Con queste premesse si risponde alle dimande che propone Giannone nei titoli dei primi due capi della parte seconda del Regno terrestre. - "Cap.I. In che discordasse, chiede egli, la dottrina di Mosè da quella professata dai filosofi delle altre nazioni intorno all'origine del mondo, dell'uomo e di tutte le altre mondane cose. - Cap.II. In che gli Egiziani, i Fenicj i Lidii ed altri filosofi facessero consistere la natura dell'uomo, e come fossero di conforme sentimento con Mosè che uno spirito animava l'universa carne ".
La discrepanza stava nella forma, nel velo delle metafore, o delle allegorie, nelle avventure favolose degli dêi, ma tanto gli Ebrei quanto i Gentili tutto subordinavano al nostro fine mondano e la consuonanza era perfetta nel credere che uno spirito animava l'universa carne, che una sola vita dava il moto ad ogni animale il quale morendo rendeva il soffio al principio da cui l'avea ricevuto.

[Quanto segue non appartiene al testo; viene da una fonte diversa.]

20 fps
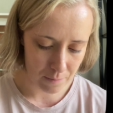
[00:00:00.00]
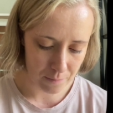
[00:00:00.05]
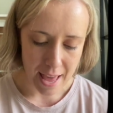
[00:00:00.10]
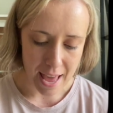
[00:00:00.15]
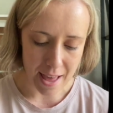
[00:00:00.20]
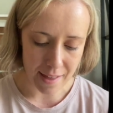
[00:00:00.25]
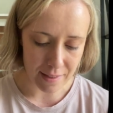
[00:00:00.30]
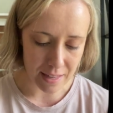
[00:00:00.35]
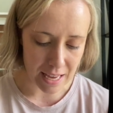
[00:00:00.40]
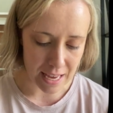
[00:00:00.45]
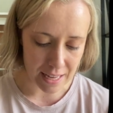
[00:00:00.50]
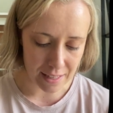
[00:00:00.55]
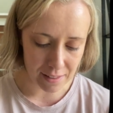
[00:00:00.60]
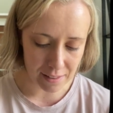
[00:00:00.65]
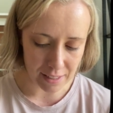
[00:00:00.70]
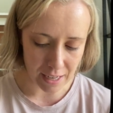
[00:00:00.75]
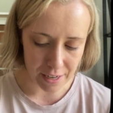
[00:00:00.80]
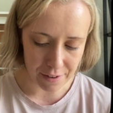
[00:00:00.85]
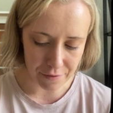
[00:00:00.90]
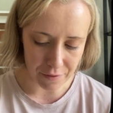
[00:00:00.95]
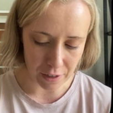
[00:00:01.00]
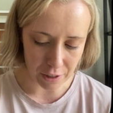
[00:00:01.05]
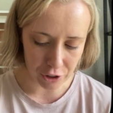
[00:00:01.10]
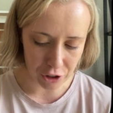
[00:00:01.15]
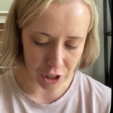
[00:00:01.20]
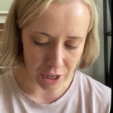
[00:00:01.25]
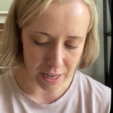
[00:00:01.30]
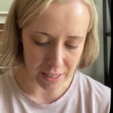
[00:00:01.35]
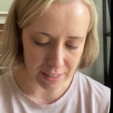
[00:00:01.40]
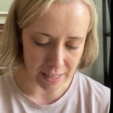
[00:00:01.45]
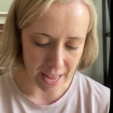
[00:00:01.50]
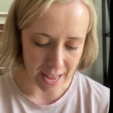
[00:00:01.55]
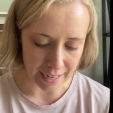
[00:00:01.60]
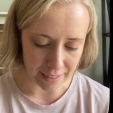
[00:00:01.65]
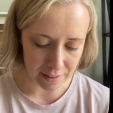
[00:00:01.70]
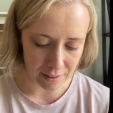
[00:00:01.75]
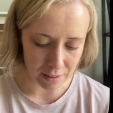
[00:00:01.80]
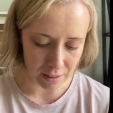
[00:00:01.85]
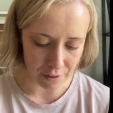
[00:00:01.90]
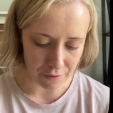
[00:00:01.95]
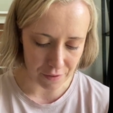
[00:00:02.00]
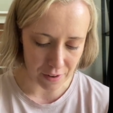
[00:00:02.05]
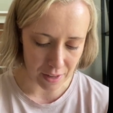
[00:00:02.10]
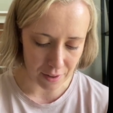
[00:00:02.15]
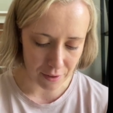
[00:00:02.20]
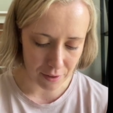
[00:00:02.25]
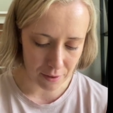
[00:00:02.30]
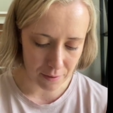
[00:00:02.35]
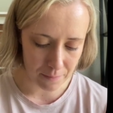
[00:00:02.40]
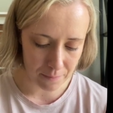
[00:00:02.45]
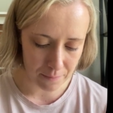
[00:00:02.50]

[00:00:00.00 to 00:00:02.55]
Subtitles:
and the inside function is x to the 5th.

Molte obbiezioni potrebbe destare la dottrina di Giannone, e benchè io mi creda dispensato dal rispondervi attenendomi alla parte di semplice interprete, il dovere dell'interpretazione mi impone di combattere un equivoco. Si potrebbero facilmente accumulare innumerevoli passi tolti dalla mitologia, dai libri sacri, dalle memorie antiche d'onde consta l'antica credenza de' popoli in una vita avvenire: si potrebbe citare per esempio la credenza alla metempsicosi che spiega l'intera religione degli egizj, e dato che tenevansi destinati gli antichi a rivivere di continuo per correre un ampio ciclo di risorgimenti e di trasmigrazioni o di peripezie vitali non proclamavano forse implicitamente per tal modo il dogma della vita futura?